[Assignment] Please take the records that follow and repeat exactly the lines starting with the line with "[1.80-2.70s]" and going on through the line with "[0.00-10.60s]".

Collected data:
---
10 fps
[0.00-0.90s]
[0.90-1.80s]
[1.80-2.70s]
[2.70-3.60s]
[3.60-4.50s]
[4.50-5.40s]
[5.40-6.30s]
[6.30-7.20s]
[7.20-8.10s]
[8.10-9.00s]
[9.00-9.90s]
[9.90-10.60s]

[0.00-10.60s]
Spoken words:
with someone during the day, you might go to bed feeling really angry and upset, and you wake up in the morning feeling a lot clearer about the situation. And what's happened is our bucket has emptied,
---
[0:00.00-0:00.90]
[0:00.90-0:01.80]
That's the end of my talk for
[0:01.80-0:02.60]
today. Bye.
---
[Exercise result]
[1.80-2.70s]
[2.70-3.60s]
[3.60-4.50s]
[4.50-5.40s]
[5.40-6.30s]
[6.30-7.20s]
[7.20-8.10s]
[8.10-9.00s]
[9.00-9.90s]
[9.90-10.60s]

[0.00-10.60s]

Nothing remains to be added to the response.